@Buds Buddy do you have aeration in your sohum/org soil SIP? I really think a 60/40 mix will make a big difference. I know that limits space for the bulky nutrition we feed organics and LOS, but I think over a few grows we can work it out. Certainly spiking with some geoflora, even for LOS, will get us most of the way there, but I think our gained efficiencies will impact positively also. Compost etc are a challenge in SIPs - aeration, aeration, aeration.
Too late, I know, but consider (real seriously) next time a major aeration addition into the org soil with lava or perlite and I think it will take up a lot more fertigation side by side. Sorry I wasn't clued in to help from the start.

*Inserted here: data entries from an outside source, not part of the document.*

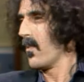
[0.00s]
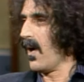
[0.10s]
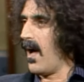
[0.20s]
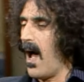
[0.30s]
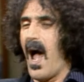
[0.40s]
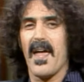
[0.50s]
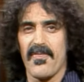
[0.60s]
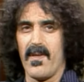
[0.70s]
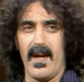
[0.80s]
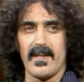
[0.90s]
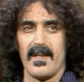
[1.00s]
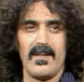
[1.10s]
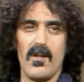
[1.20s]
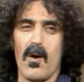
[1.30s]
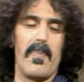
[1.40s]
Well, I think that
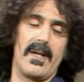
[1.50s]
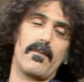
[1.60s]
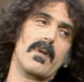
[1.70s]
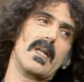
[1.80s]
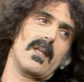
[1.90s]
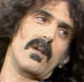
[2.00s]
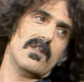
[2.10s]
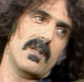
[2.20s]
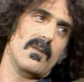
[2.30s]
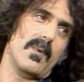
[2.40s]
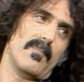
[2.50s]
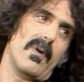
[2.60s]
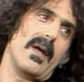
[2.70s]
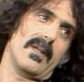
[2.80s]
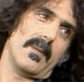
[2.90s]
nobody really looks good with
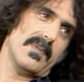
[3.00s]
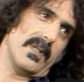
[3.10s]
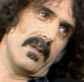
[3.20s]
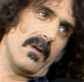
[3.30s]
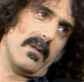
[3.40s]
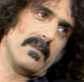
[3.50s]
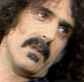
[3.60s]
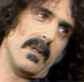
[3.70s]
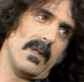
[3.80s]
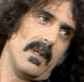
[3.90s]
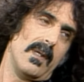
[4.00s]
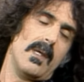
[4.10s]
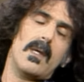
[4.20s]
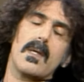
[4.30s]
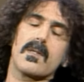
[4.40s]
brown lipstick on.
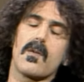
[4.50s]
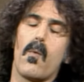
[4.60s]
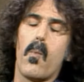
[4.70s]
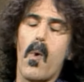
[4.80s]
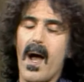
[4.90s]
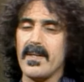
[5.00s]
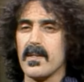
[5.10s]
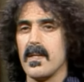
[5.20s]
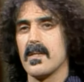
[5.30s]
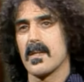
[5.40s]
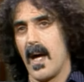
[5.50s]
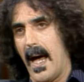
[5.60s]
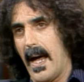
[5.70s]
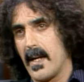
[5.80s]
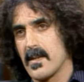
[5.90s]
So why do these
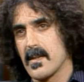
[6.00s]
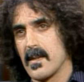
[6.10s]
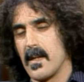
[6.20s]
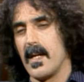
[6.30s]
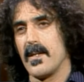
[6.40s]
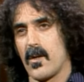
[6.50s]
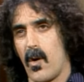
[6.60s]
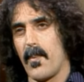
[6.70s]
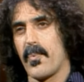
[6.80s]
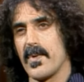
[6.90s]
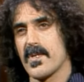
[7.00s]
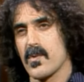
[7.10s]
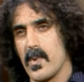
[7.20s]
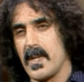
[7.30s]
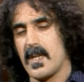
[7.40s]
guys in the corporate
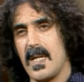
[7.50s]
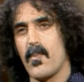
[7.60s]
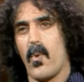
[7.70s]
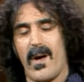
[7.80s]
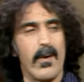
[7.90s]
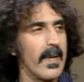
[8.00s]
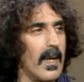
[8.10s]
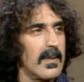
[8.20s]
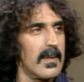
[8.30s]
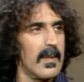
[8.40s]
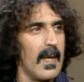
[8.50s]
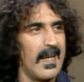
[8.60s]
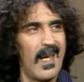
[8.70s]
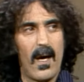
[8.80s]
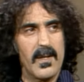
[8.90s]
suite keep wearing it?
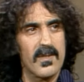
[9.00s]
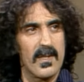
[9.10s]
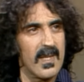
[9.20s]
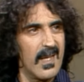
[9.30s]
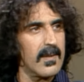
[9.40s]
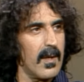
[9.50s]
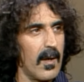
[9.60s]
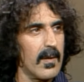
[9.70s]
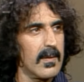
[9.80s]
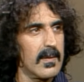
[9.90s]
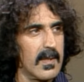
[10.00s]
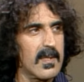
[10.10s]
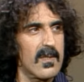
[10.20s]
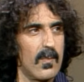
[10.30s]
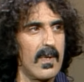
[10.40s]
And how does it get there? This
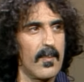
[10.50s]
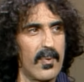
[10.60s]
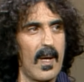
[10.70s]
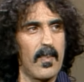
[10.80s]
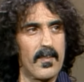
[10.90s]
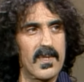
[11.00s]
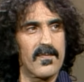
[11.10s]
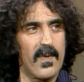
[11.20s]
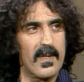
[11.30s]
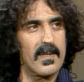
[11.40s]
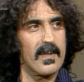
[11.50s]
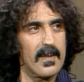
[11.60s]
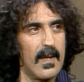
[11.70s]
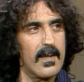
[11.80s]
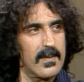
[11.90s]
is one of the problems facing
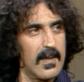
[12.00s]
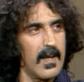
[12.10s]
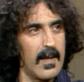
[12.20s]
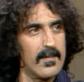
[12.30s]
us today.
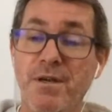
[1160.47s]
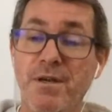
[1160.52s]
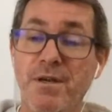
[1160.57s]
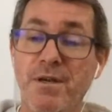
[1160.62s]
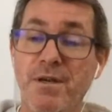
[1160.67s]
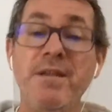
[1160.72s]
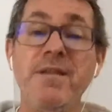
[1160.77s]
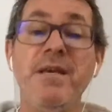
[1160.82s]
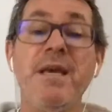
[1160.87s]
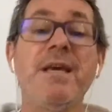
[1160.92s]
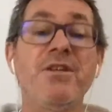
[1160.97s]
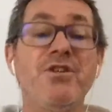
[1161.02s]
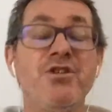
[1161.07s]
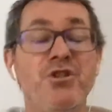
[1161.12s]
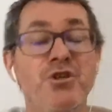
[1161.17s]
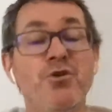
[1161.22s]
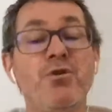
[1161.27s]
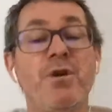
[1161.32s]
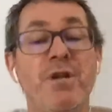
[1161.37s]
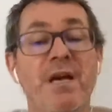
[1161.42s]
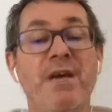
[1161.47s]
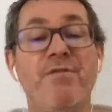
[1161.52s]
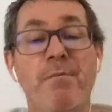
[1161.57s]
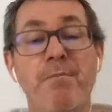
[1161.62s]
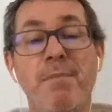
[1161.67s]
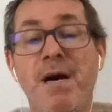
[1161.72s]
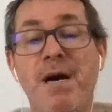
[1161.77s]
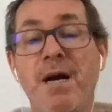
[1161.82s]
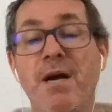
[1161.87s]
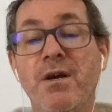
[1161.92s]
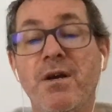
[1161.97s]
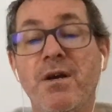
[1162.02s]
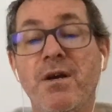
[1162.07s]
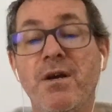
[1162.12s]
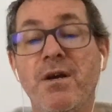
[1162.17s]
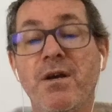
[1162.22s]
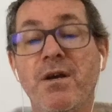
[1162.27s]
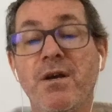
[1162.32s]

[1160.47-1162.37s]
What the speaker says: then yes, you could have a market,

The reason is that you're hitting field capacity too easily in too much of the soil. With the org soils, usually, they have less aeration and more bio-matter which has to be counter-acted in SIPs. You prob have field capacity-plus for a few inches at the bottom. Aeration will help sort this. Cloth pots help a bit too but a serious aeration increase will help this issue and start moving fertigation through the system. I tested this out in a 27 gal test-bed only, and with org. tomatoes, and it really sounds exactly like you are seeing what I, and many others have, with org soils. Consider too, the surface area lava and/or perlite provide for microbes is about a football field's in a couple of cups worth so its great for organics.
I actually culture bennies in a lava-stone/perlite-only bed (in a 10x20 tray, in a fishtank, with an airstone buried in middle so things don't get scary in there) that I harvest from for every seedling and transplant.
After the fact I can't think of a huge amount to help you. I know it sounds weird, that, "we need to dry your soil out to get it to use more liquid" but that's the real deal.